La Coupe du monde de football débutera dans moins d’un mois, mais ne cesse de faire l’objet de controverses, à tel point que de nombreuses villes dans le monde refusent désormais de diffuser ses matchs. Les révélations d’une société publique de médias norvégiens ne vont rien arranger.
Des applications de traçage extrêmement intrusives
Le Mondial de football 2022 aura lieu au Qatar du 20 novembre au 18 décembre. Depuis l’attribution de cet événement à l’émirat pétrolier en 2011, les polémiques ne cessent d’enfler, et les révélations de corruption quant à cette nomination se multiplient. Les accusations d’atteintes aux droits fondamentaux se multiplient, en particulier sur les conditions de travail des ouvriers ayant construit les stades.
Les lois qataries, inégalitaires vis-à-vis des femmes, sont également pointées du doigt. Afin de maintenir ces lois, le Qatar a rappelé aux supporters internationaux les règles et coutumes locales, en rappelant leur caractère strict, notamment pour les femmes. Mais ce n’est pas la seule exigence de l’émirat : l’installation d’applications de traçage est également obligatoire.
En effet, la Norwegian Broadcasting Corporation (NRK) a lancé un appel à la vigilance quant aux deux applications qu’il sera obligatoire de télécharger avant d’entrer au Qatar. Øyvind Vasaasen, chef de la sécurité de cette société de médias appartenant à l’État norvégien, met en garde contre Ehteraz et Hayya, la première étant une application de suivi du Covid-19, la seconde permettant de sauvegarder ses billets pour les matchs ou d’avoir accès au métro gratuitement.
Prendre le contrôle du téléphone
Le constat de Vasaasen est simple mais clair : « Ce n’est pas mon travail de donner des conseils de voyage mais si, personnellement, je devais me rendre au Qatar pour la Coupe du monde, je n’emporterais pas mon téléphone. » Pourquoi ? À cause du pouvoir quasi illimité dont ces applications disposent sur nos smartphones.

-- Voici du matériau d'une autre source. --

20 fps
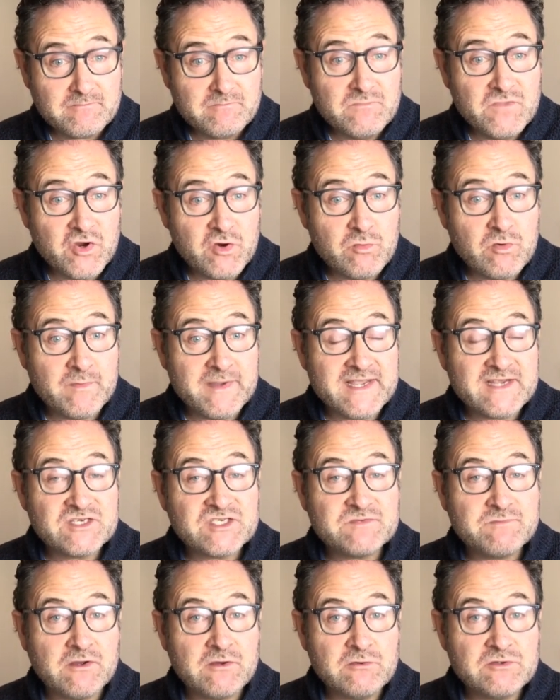who will be
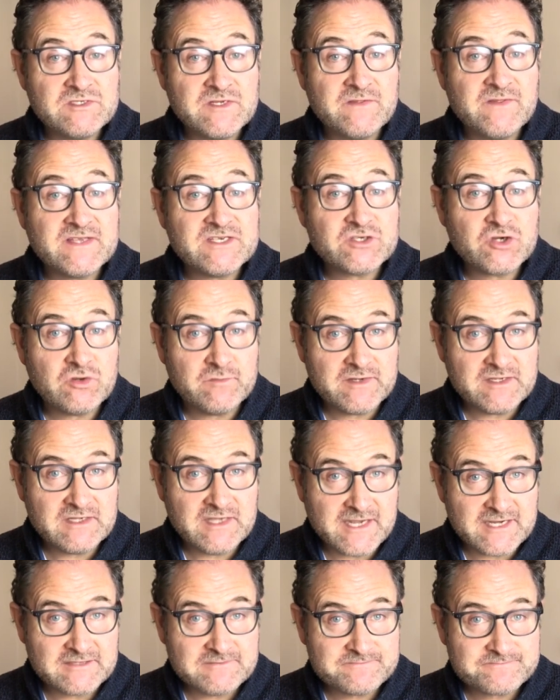exposed in this coming
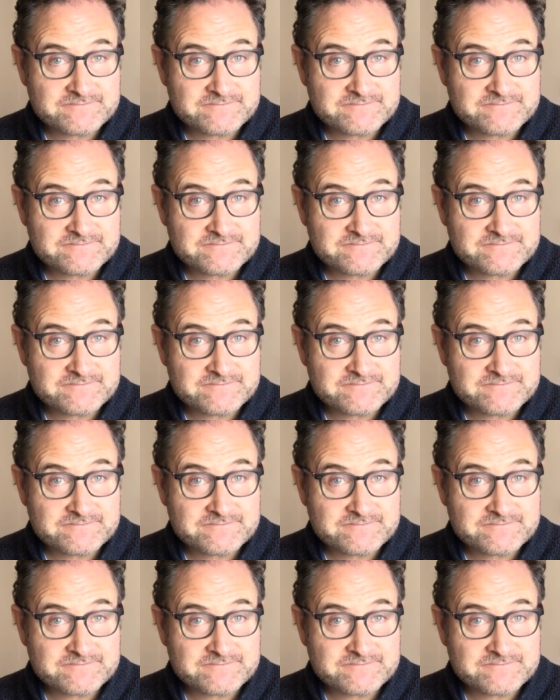year.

Ainsi, Ehteraz peut, en plus de géolocaliser votre téléphone, supprimer ou modifier tout le contenu de votre téléphone (notamment, par exemple, des photos jugées « gênantes » pour le pays), de même que l’accès au Bluetooth et au Wifi, empêcher le téléphone de passer en mode veille et remplacer les applications. Elle peut également désactiver le verrouillage de l’écran et passer des appels. Cette application avait été rendue obligatoire en 2020, provoquant un tollé, et l’inquiétude d’ONG comme Amnesty International, qui avait révélé des failles de sécurité. Hayya, quant à elle, est moins intrusive mais demande des informations personnelles sans restrictions. Le téléphone peut évidemment être géolocalisé, et empêcher de passer en mode veille.
Pourquoi c’est problématique ?
Pour Øyvind Vasaasen, télécharger ces applications reviendrait à « laisser aux autorités qataries les clés de votre maison ». En effet, NRK a demandé à deux entreprises de sécurité informatique, Mnemonic et Bouvet, ce qu’elles pensaient de ces applications. Le constat est sans appel : elles peuvent se rendre coupables de nombreux abus. Martin Gravåk, de Bouvet, confirme qu’Ehteraz peut savoir en permanence où vous êtes. En clair, vous devez avoir une confiance absolue dans les personnes qui contrôlent ces applications, et le fait qu’il s’agisse des autorités qataries n’a rien pour rassurer. « Si vous chassez l’opposition, les homosexuels ou d’autres personnes que vous n’aimez pas, une application comme celle-ci vous facilitera la tâche », précise-t-il.
Naomi Lintvedt, chercheuse à la Faculté de droit de l’université d’Oslo, tire elle aussi la sonnette d’alarme. « Ils vont beaucoup trop loin en termes de données enregistrées et utilisées. Ils obtiennent un accès beaucoup trop large pour modifier et prendre en charge les fonctionnalités de votre téléphone mobile, ce qui semble totalement inutile. Cela permet une surveillance gouvernementale, et puisqu’il s’agit du Qatar, cela doit également être pris en compte. Cela augmente le risque que les données soient utilisées à des fins autres que le simple suivi des infections. » Interrogées par le site spécialisé itwire.com, les autorités quataries n’ont pas donné suite.
Face à ces abus, de nombreuses personnalités ont appelé à boycotter cette Coupe du monde. C’est la décision prise par de nombreuses villes en France, à l’instar de Paris ou Strasbourg, qui ont pris la décision de ne pas diffuser les matchs, ni installer de fan zones, au nom de l’éthique et de l’écologie.